## WORK INSTRUCTIONS:
With the pictures omitted, repeat exactly the lines below starting with the line that has "[0:00.00-0:01.07]" and going on through the line that has "Transcript, with fillers: your".

## ENTRIES SHOWN:
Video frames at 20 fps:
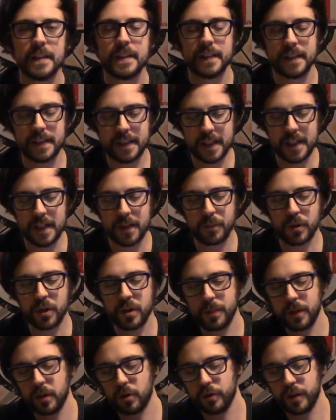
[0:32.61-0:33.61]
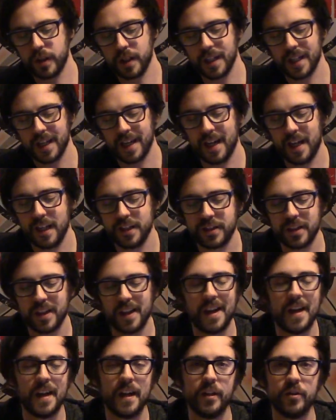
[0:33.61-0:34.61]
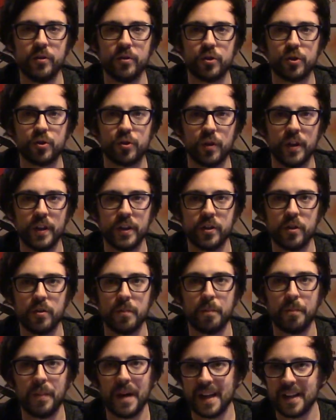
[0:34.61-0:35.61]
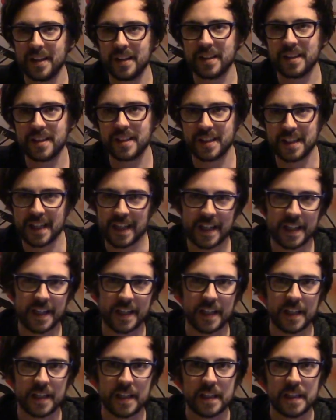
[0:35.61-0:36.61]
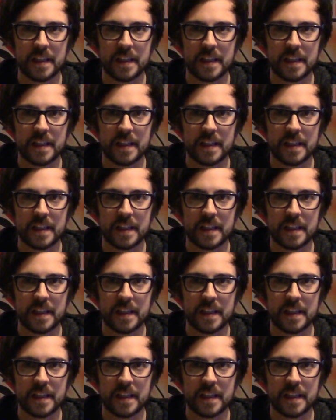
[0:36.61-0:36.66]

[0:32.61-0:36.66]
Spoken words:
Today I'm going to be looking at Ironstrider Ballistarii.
---
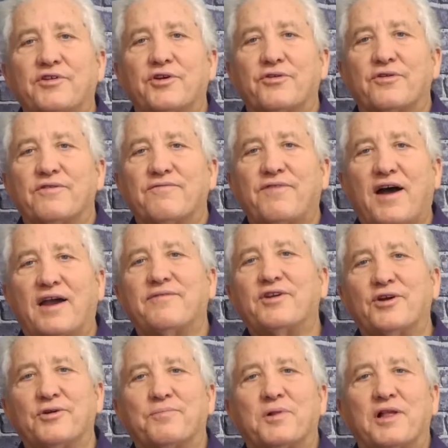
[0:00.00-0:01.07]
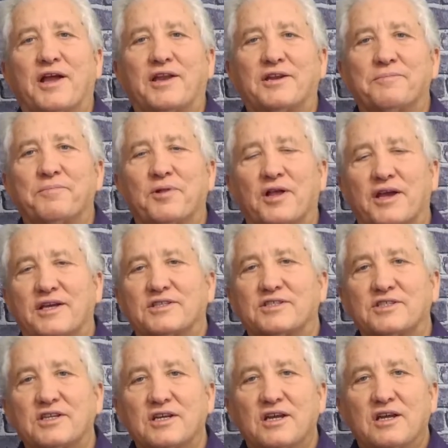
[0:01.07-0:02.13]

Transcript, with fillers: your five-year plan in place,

## ANSWER AREA:
[0:00.00-0:01.07]
[0:01.07-0:02.13]

Transcript, with fillers: your five-year plan in place,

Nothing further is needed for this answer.